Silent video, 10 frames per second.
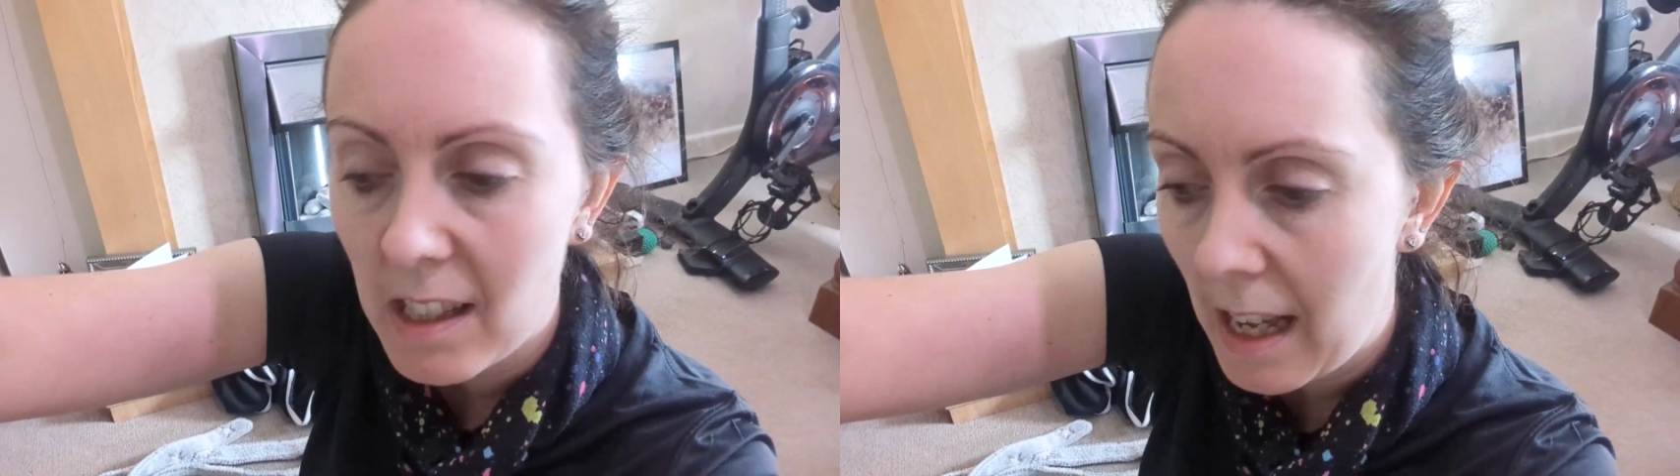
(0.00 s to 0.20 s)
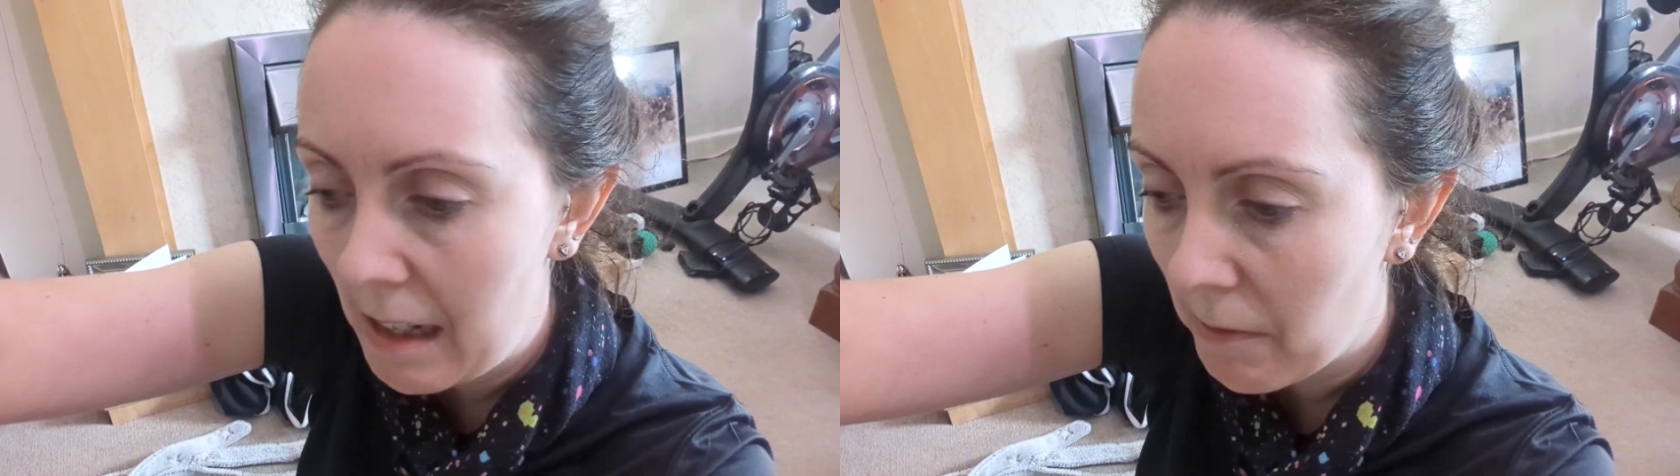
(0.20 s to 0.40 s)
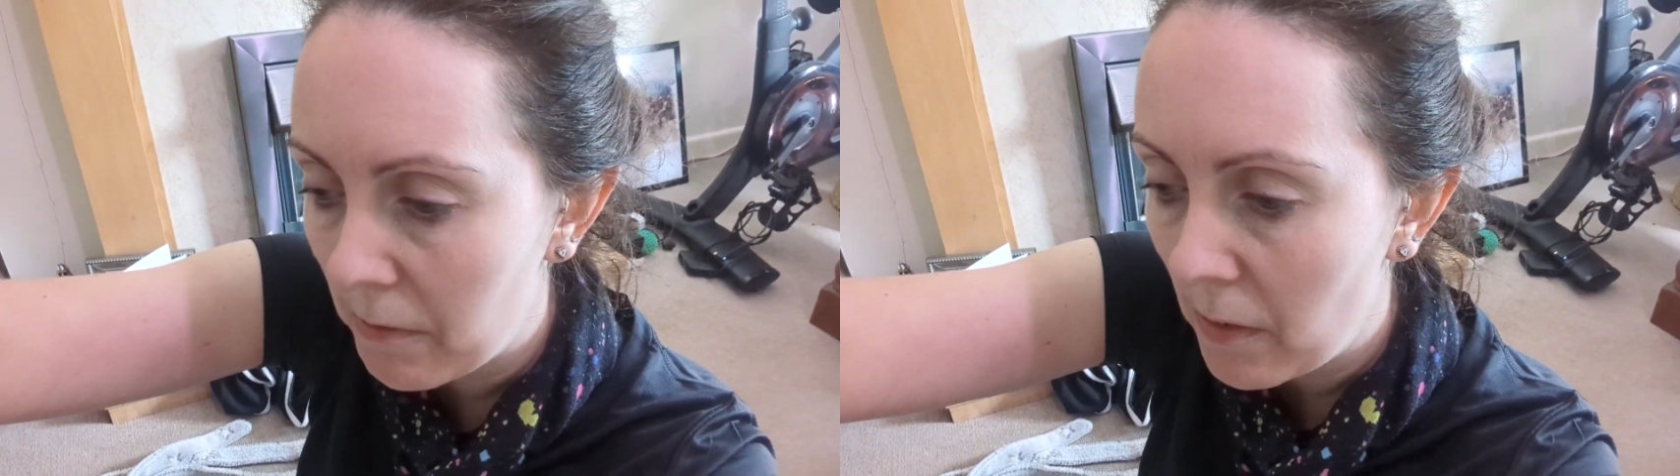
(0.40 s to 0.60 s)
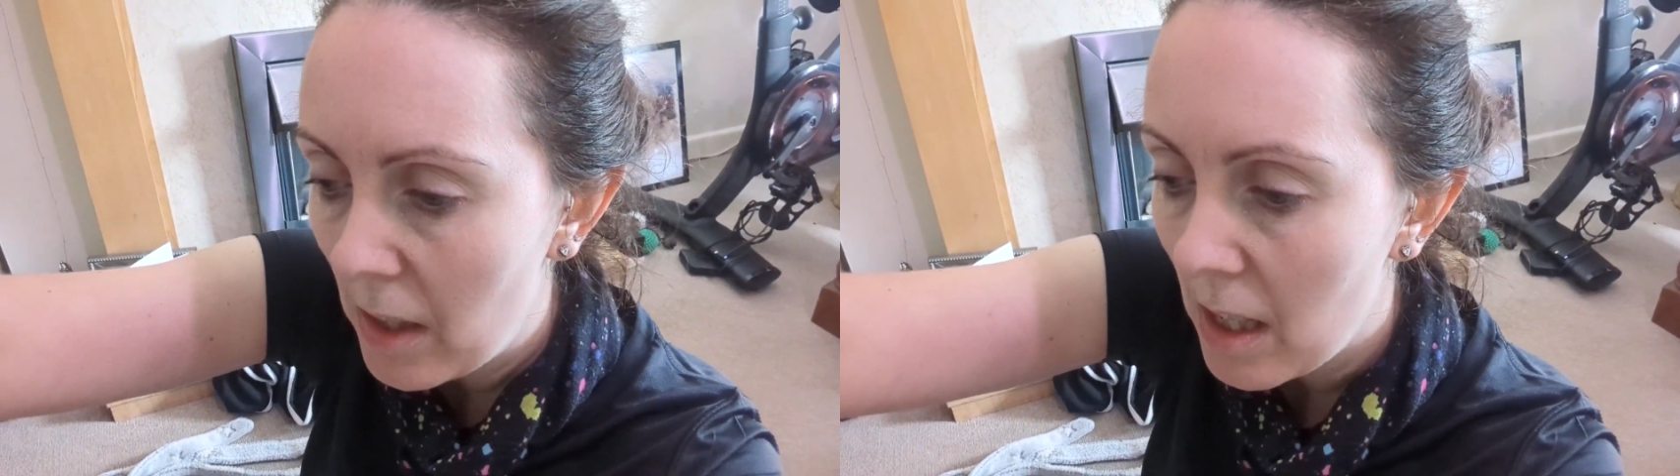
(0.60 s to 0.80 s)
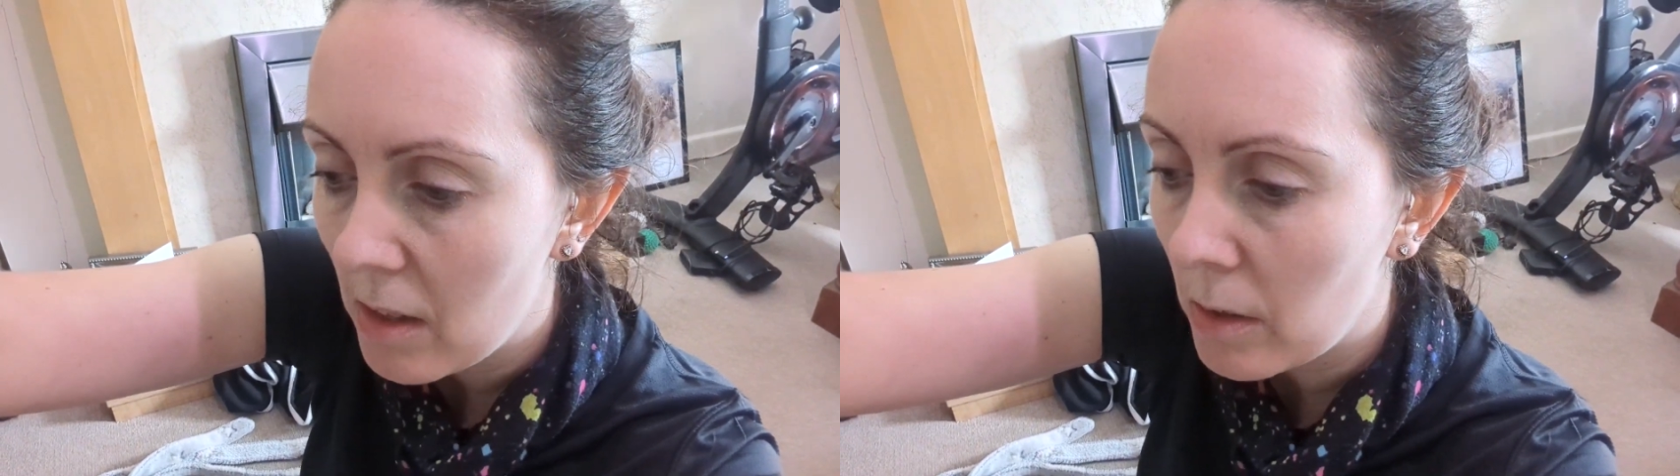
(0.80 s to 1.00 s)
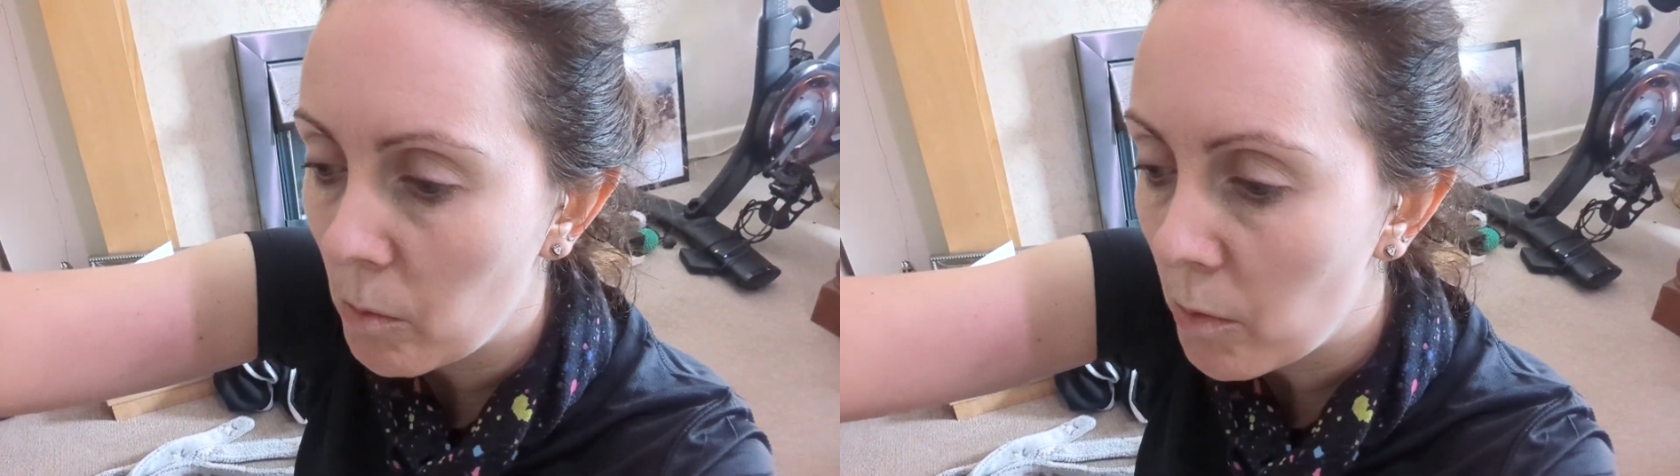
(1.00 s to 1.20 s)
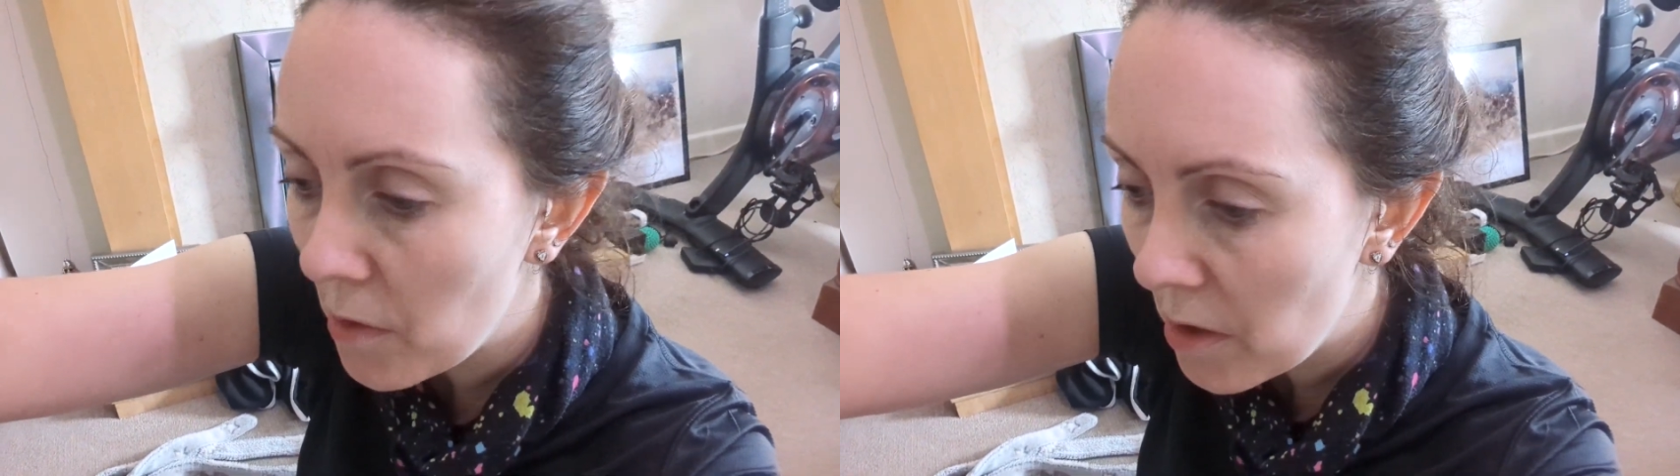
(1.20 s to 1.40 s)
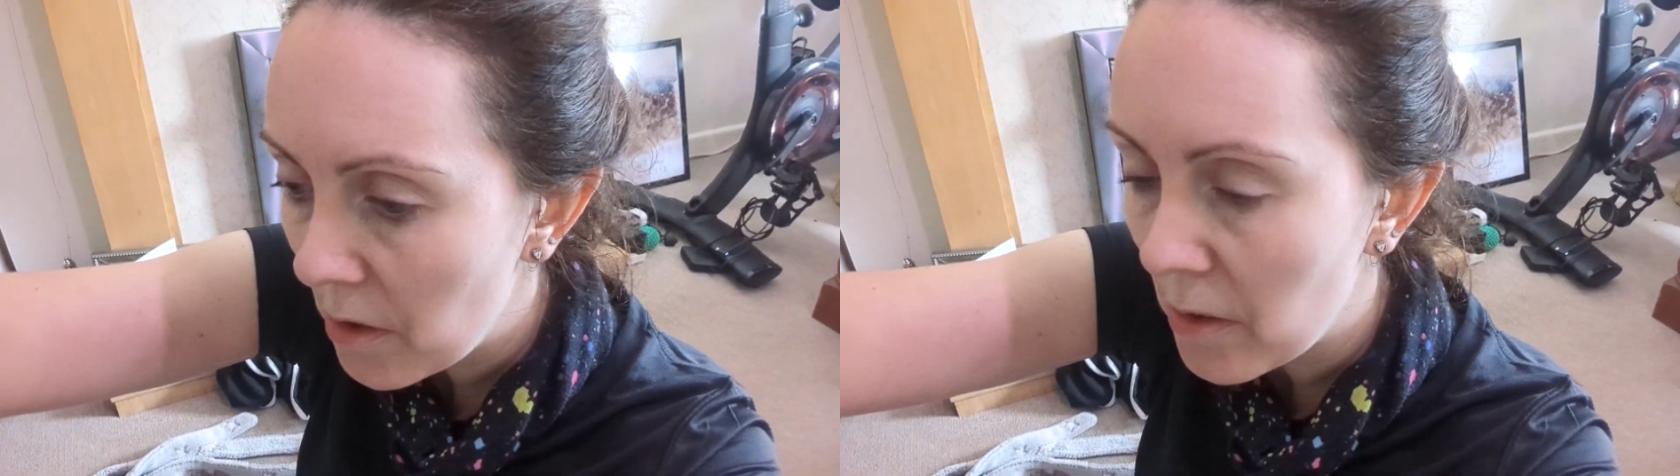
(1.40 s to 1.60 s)
have some
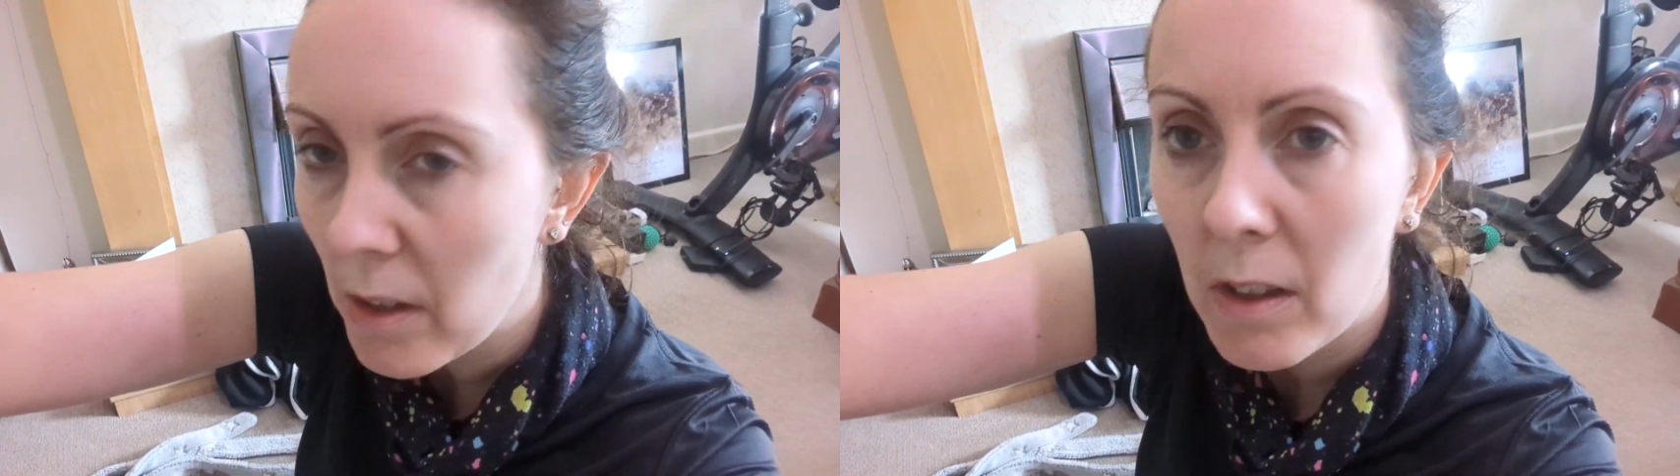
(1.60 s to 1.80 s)
food,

=====

All of the data gets printed again exactly; the pictures do not.

OUTPUT FOR THIS EXERCISE ->
Silent video, 10 frames per second.
(0.00 s to 0.20 s)
(0.20 s to 0.40 s)
(0.40 s to 0.60 s)
(0.60 s to 0.80 s)
(0.80 s to 1.00 s)
(1.00 s to 1.20 s)
(1.20 s to 1.40 s)
(1.40 s to 1.60 s)
have some
(1.60 s to 1.80 s)
food,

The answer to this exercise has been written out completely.